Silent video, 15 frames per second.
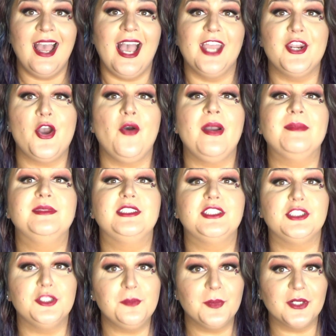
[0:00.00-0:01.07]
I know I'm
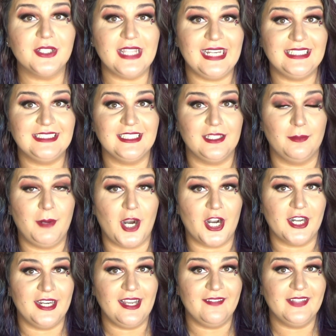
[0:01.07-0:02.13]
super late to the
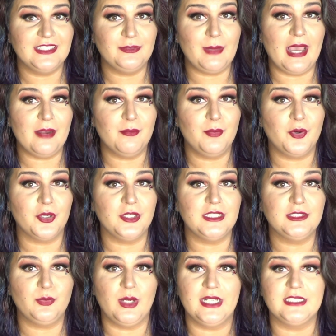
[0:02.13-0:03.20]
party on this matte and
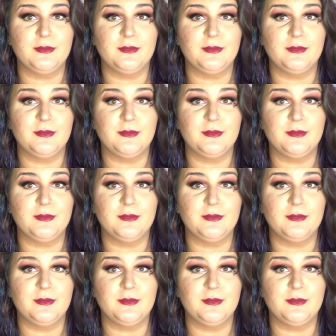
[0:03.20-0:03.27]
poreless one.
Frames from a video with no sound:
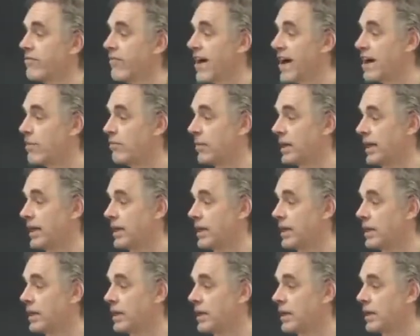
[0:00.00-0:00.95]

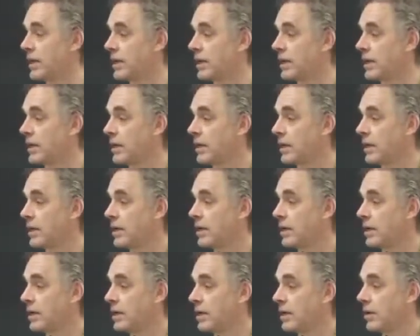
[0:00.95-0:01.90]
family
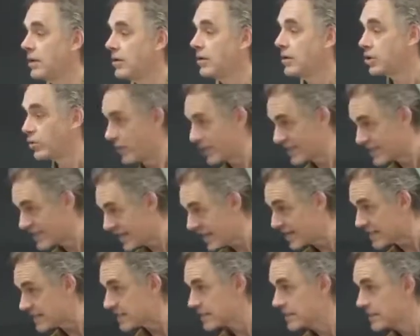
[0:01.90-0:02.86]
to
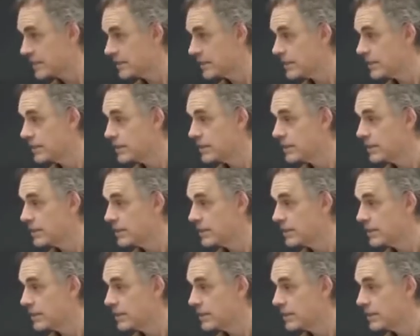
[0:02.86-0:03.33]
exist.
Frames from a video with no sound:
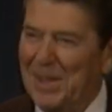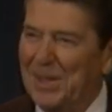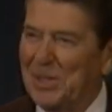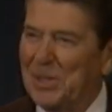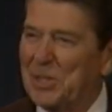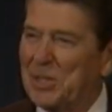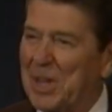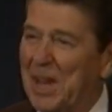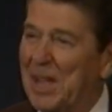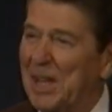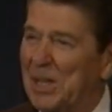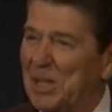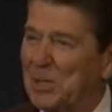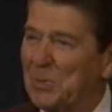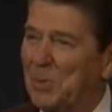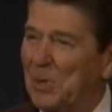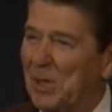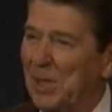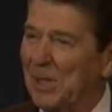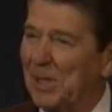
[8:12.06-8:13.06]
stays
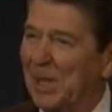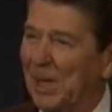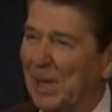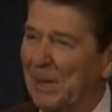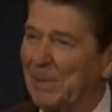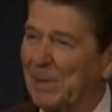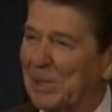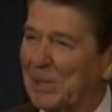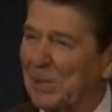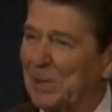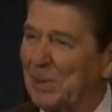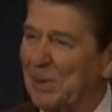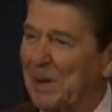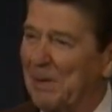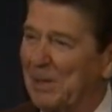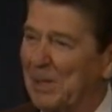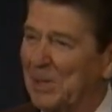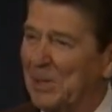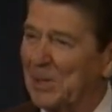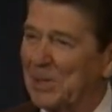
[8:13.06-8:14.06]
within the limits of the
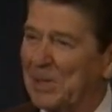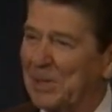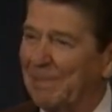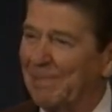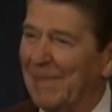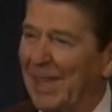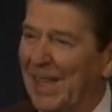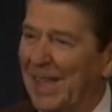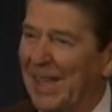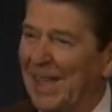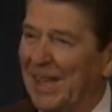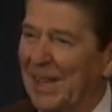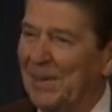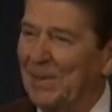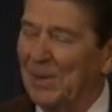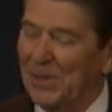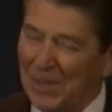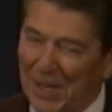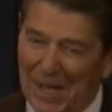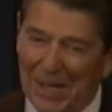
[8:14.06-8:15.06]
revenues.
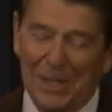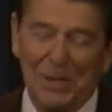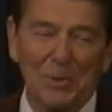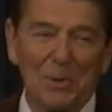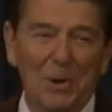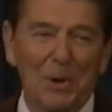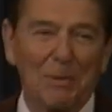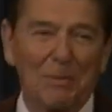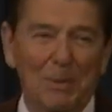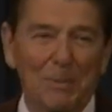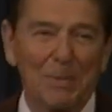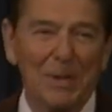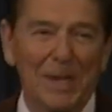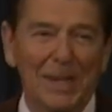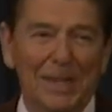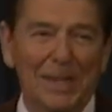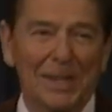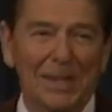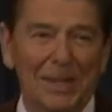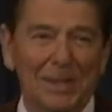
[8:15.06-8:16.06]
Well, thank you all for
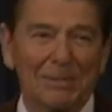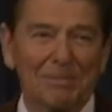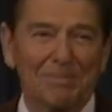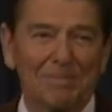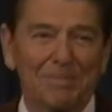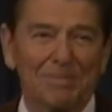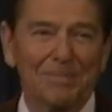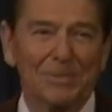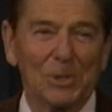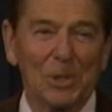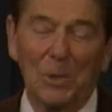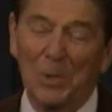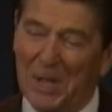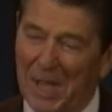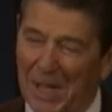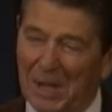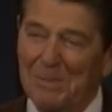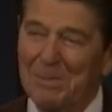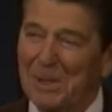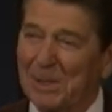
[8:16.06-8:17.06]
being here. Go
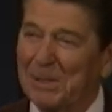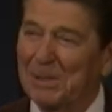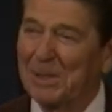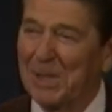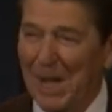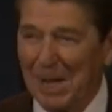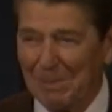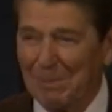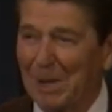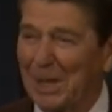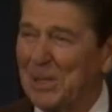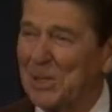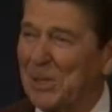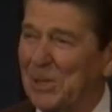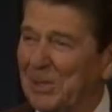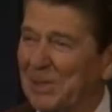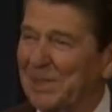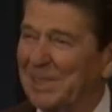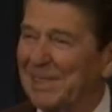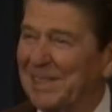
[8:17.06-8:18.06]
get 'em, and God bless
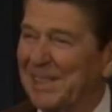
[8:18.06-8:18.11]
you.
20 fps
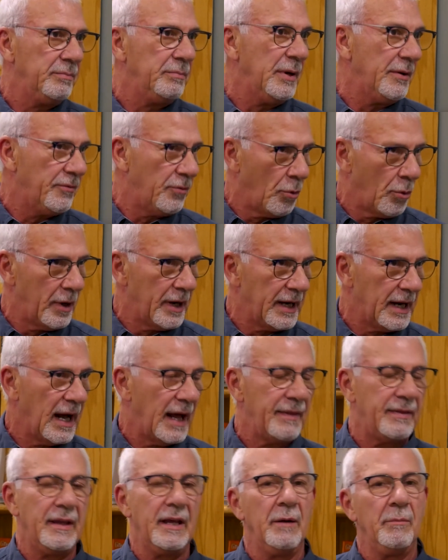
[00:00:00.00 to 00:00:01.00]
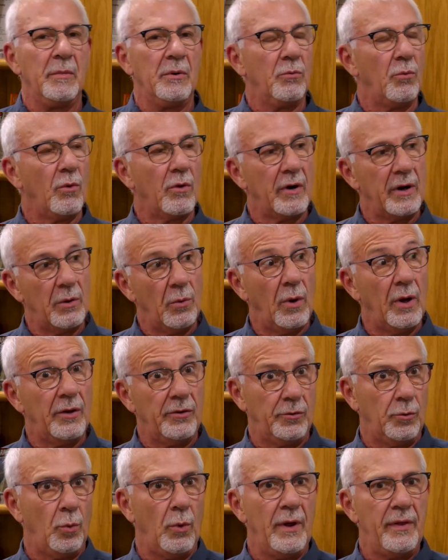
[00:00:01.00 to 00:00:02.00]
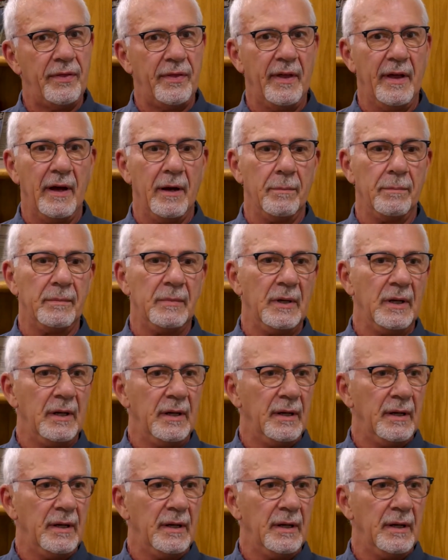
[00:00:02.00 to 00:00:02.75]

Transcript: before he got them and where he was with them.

● ● ● ● ● ● ●

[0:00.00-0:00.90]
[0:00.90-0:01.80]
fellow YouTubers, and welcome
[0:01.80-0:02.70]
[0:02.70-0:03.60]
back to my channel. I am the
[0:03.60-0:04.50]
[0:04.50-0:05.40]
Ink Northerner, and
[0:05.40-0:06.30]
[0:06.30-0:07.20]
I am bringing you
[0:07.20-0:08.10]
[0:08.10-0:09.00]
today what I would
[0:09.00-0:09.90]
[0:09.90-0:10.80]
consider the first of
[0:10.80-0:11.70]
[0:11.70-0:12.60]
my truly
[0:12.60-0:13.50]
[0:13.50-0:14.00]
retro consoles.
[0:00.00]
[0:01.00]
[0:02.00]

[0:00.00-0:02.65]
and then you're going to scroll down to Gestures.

● ● ● ● ● ● ●

**EXERCISE AIM:** From the data above, reproduce word for word the lines running from the line with "[0:00.00-0:00.90]" to the line with "[0:09.00-0:09.90]", ends included.

**EXERCISE RESPONSE:**
[0:00.00-0:00.90]
[0:00.90-0:01.80]
fellow YouTubers, and welcome
[0:01.80-0:02.70]
[0:02.70-0:03.60]
back to my channel. I am the
[0:03.60-0:04.50]
[0:04.50-0:05.40]
Ink Northerner, and
[0:05.40-0:06.30]
[0:06.30-0:07.20]
I am bringing you
[0:07.20-0:08.10]
[0:08.10-0:09.00]
today what I would
[0:09.00-0:09.90]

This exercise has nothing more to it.